Michael Tanji (who blogs at Haft of the Spear) slams the U.S. intelligence services in a short but link-rich post.

Saying you’re adapting to the information age because you are using computers while still clinging to industrial-age processes is worse than sticking with typewriters and paper. Recycling cold-warriors and the people who got you into this mess in the first place is sending these institutions into a retrograde orbit.

I have waxed and waned about the need to purge current management because it can be dangerous to paint with too broad a brush. However, this latest round of stories about business as usual in our national security apparatus has forced me to cast off any misgivings I might have harbored for throwing out a very small baby in a great volume of tepid, fetid bathwater. We should thank those who have served honorably for their time, energy and sacrifice, but their time is over.
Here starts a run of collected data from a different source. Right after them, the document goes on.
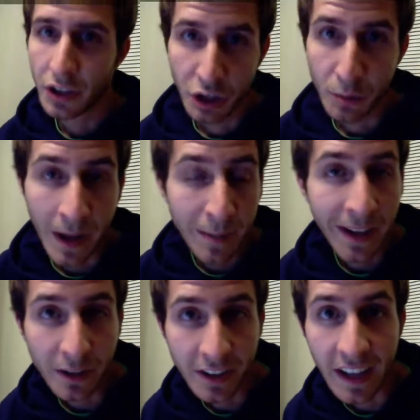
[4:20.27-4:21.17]
You may
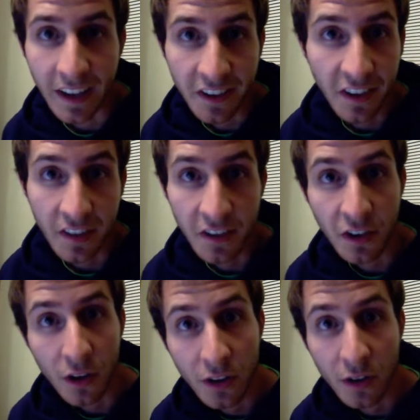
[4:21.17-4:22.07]
be able to guess that
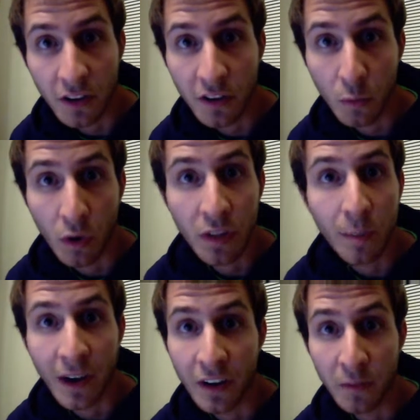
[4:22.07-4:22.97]
this article is worth
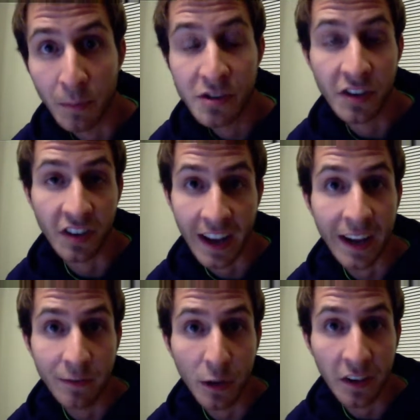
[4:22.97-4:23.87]
about as much as a
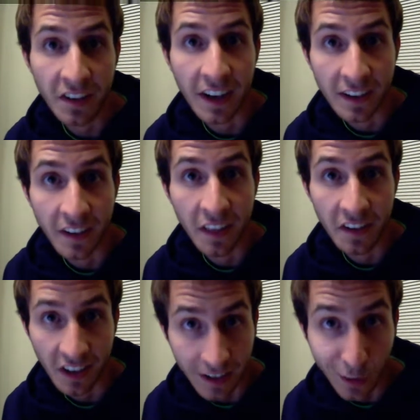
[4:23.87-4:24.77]
handful of sand in the
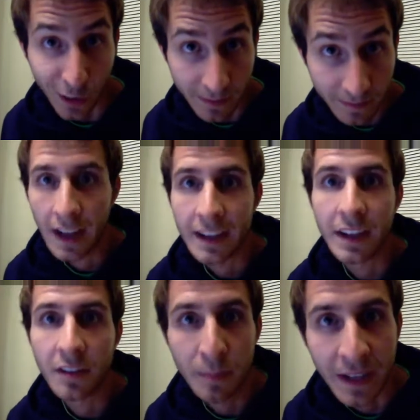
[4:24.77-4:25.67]
Sahara, and
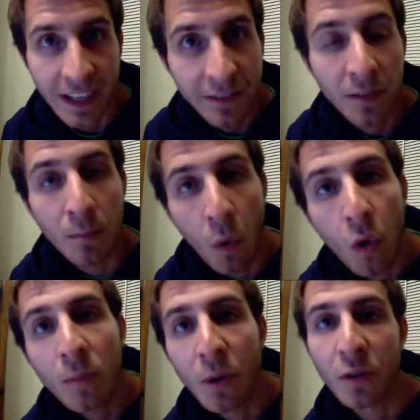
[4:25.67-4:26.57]
gives me even
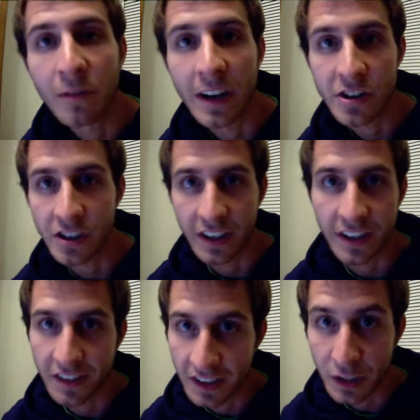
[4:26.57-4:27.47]
more motivation to
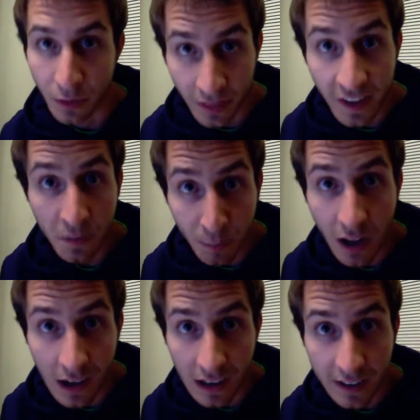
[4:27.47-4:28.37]
continue this
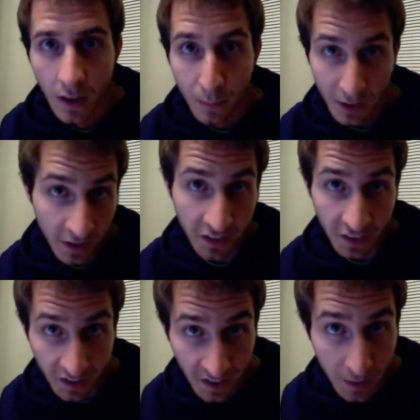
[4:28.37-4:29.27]
blog, because
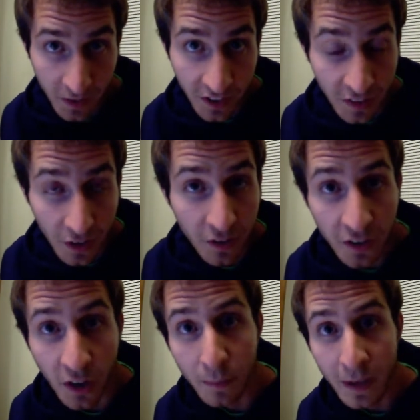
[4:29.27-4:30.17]
it seems that there are
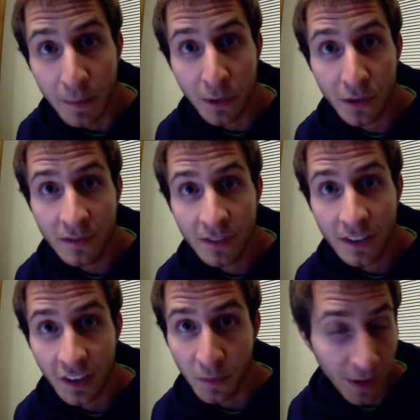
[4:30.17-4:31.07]
some people,
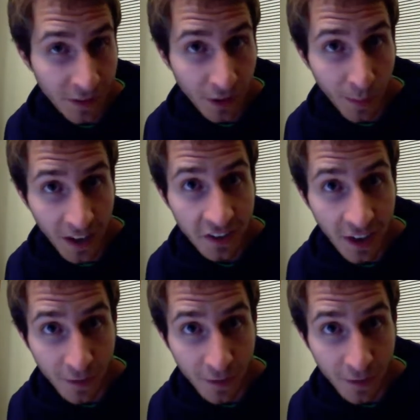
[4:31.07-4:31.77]
despite their best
Failure to take rapid and dramatic measures on this front will have implications beyond the staffing and morale levels of given agencies. Absent fundamental changes in policy, procedure, and key personnel, national security institutions will decline in relevance and utility. The best and brightest will opt out of federal service so as to avoid becoming cube-dwelling, ticket-punching automatons. Traitors will be cultivated and exploited, criminals will go unpunished, valuable sources of intelligence will go unexploited, and when the next shooting war starts our ignorance of the threat we face will be so profound that victory in battle may very well be in doubt.

[Hat tip: Zenpundit]

I don't think my co-blogger and I see quite eye to eye on the relative weights and urgencies of all this, but if you've read here for a while you know I have little love for the CIA.